**Exercise description:** Report all lines from the entries below in which "frames" appears.
━━━
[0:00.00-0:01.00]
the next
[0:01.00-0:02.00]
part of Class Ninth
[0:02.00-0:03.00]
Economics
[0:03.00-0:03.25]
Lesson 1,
━━━
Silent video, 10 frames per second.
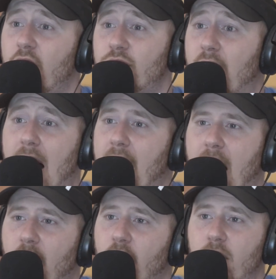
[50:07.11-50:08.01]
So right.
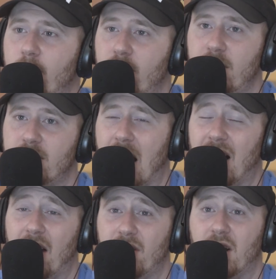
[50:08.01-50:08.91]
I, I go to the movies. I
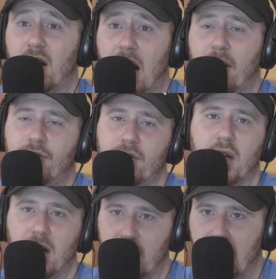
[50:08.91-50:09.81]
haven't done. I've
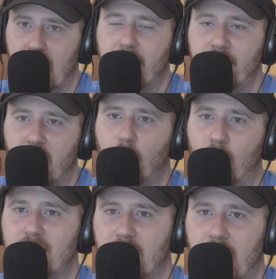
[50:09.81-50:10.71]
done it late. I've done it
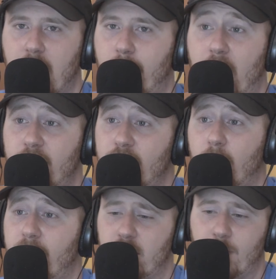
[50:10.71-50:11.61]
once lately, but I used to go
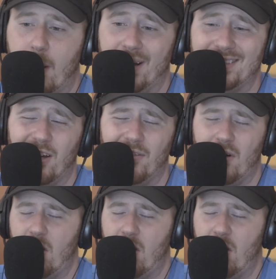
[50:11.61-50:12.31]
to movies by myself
━━━
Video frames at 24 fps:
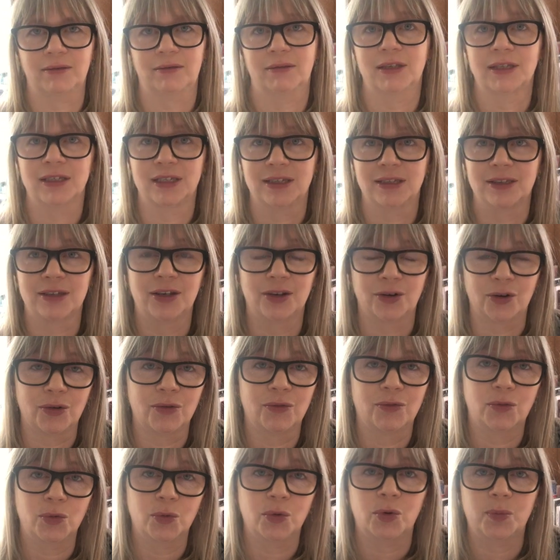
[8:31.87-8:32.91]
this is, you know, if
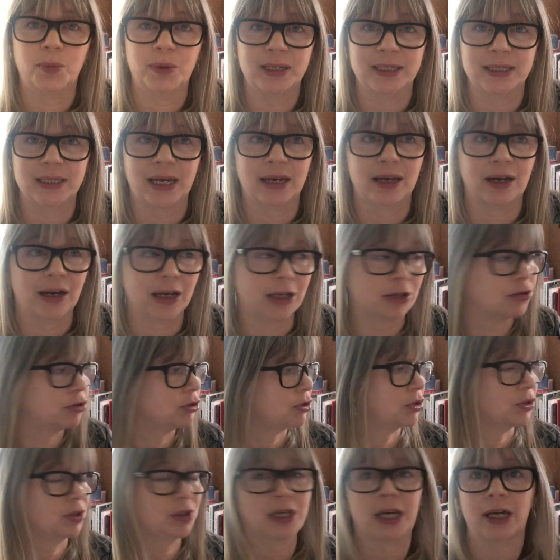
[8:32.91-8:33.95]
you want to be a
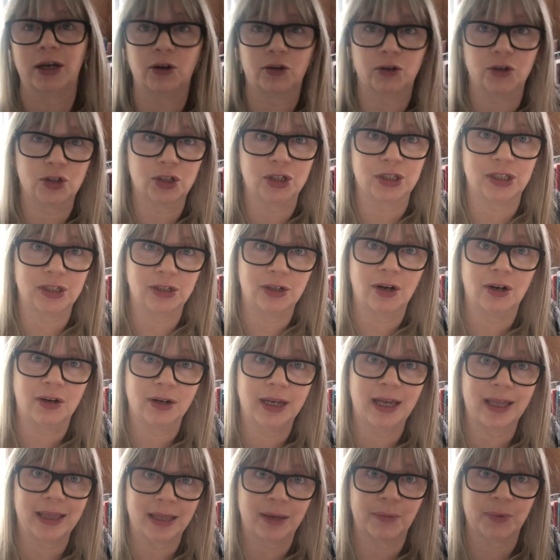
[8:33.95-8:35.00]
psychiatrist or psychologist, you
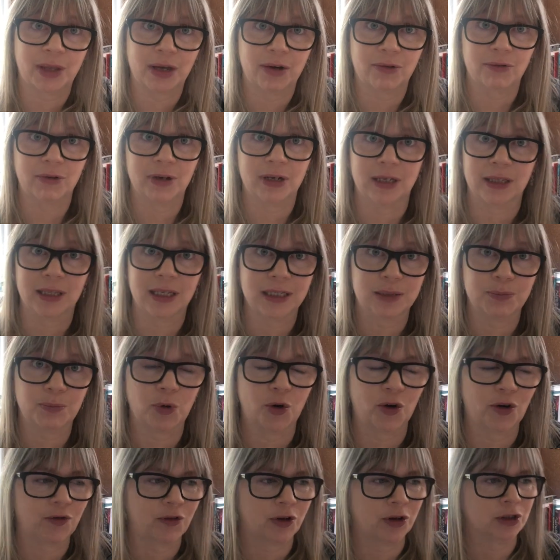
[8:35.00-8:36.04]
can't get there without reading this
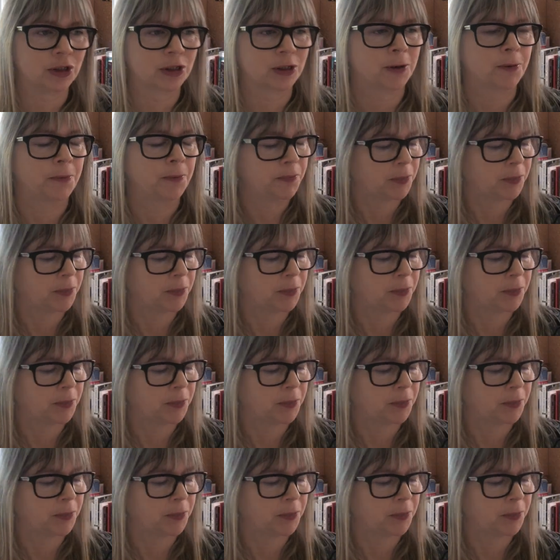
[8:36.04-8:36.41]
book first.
━━━
**Answer to this task:**
Silent video, 10 frames per second.
Video frames at 24 fps:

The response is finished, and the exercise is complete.